= SobekCM =

SobekCM (alternately Sobek and Sobek CM) is an open-source software engine and suite of associated tools for digital libraries and digital repositories for galleries, libraries, archives, museums, colleges, universities, scholarly research projects as with the Digital Humanities, Research Data Collections, and more. The SobekCM software was developed initially at the University of Florida Libraries by Mark V. Sullivan, with much input from UF and collaborative partners, and ongoing development supported by the full team at the UF Libraries and the larger collaborative community. The largest digital repositories powered by SobekCM are the University of Florida Digital Collections (UFDC) and the Digital Library of the Caribbean (dLOC).

Within the University of Florida Libraries, Mark Sullivan began developing SobekCM in June 2005. The system went live in April 2006. In September 2011, Florida's Council of State University Libraries selected SobekCM to power digital libraries across the state with advanced functionality Development on SobekCM is active and ongoing, accelerated by numerous grants. In April 2012, the Jean-Marie Derscheid collection hosted and supported through SobekCM was part of the Center for Research Libraries' Primary Source Award for Access.
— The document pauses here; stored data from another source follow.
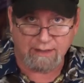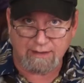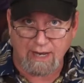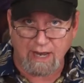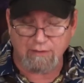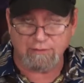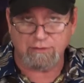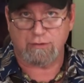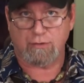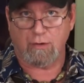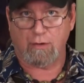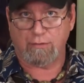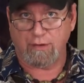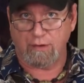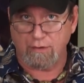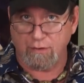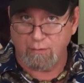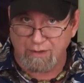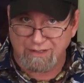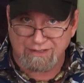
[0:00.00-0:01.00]
downstroke,
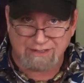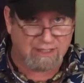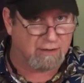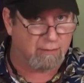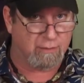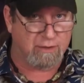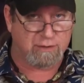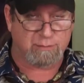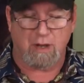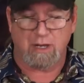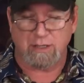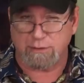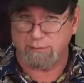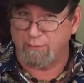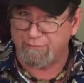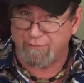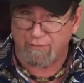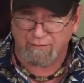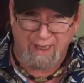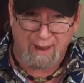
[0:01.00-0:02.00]
they're the ones that are
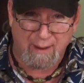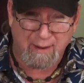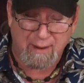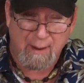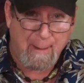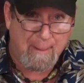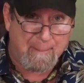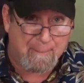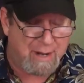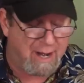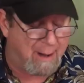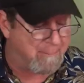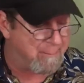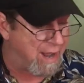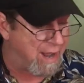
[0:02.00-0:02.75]
responsible for that big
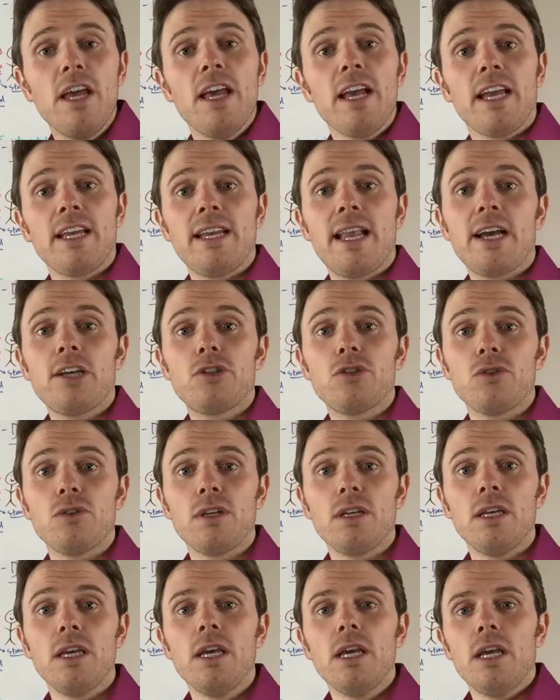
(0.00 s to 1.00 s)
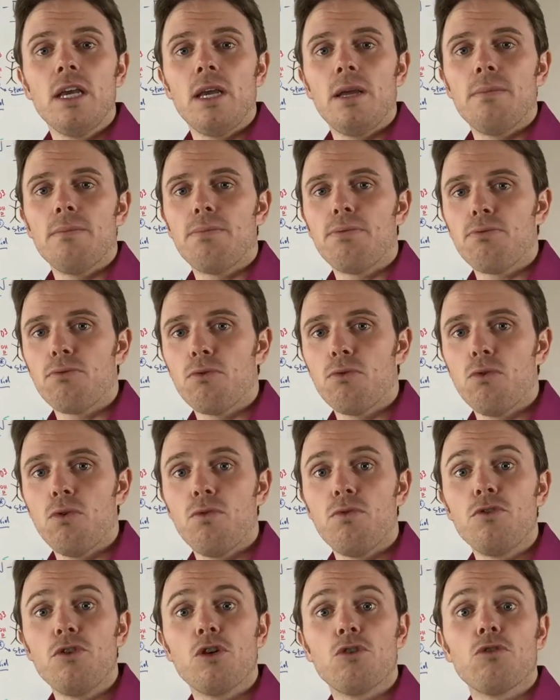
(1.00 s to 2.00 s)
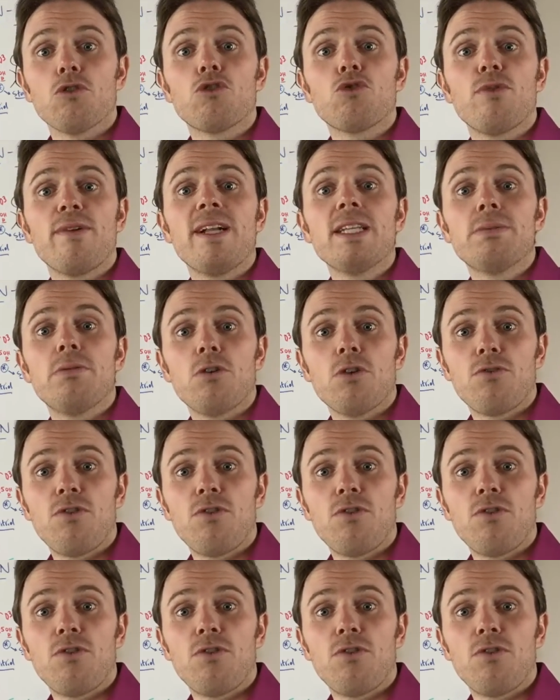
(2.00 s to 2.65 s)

can actually improve neurotransmitter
In March 2012, NEH awarded a grant to the Historic St. Augustine project, another digital collection powered and hosted with SobekCM. Other major grants awarded from 2012-2013 include: the Florida and Puerto Rico Digital Newspaper Project, funded by the National Digital Newspaper Program (NDNP); Pioneer Days in Florida: Diaries and Letters from Settling the Sunshine State, 1800–1900, funded by NHPRC; Archive of Haitian Religion and Culture, funded by NEH; and Diário de Pernambuco Digital Newspaper Project, funded by the Center for Research Libraries' Latin America Materials Project; and the Panama Canal - Preserving a Legacy, Celebrating a Centennial, Leveraging an Extraordinary Human Achievement, funded by IMLS.

SobekCM is programmed in C# has been released as open-source software under GNU GPL. The SobekCM software can be downloaded from the SobekCM Software Download Site, SourceForge, or GitHub. The SobekCM Software Download Site also includes documentation for installing and configuring the software.

==SobekCM Name==
SobekCM is named in part for the Egyptian crocodile god, Sobek. SobekCM's name comes in part of the mythical Sobek's role as a collector of lost things, or "the idea that as a crocodile, Sobek is the best suited to collecting items upon the Nile." SobekCM is short for Sobek Content Management.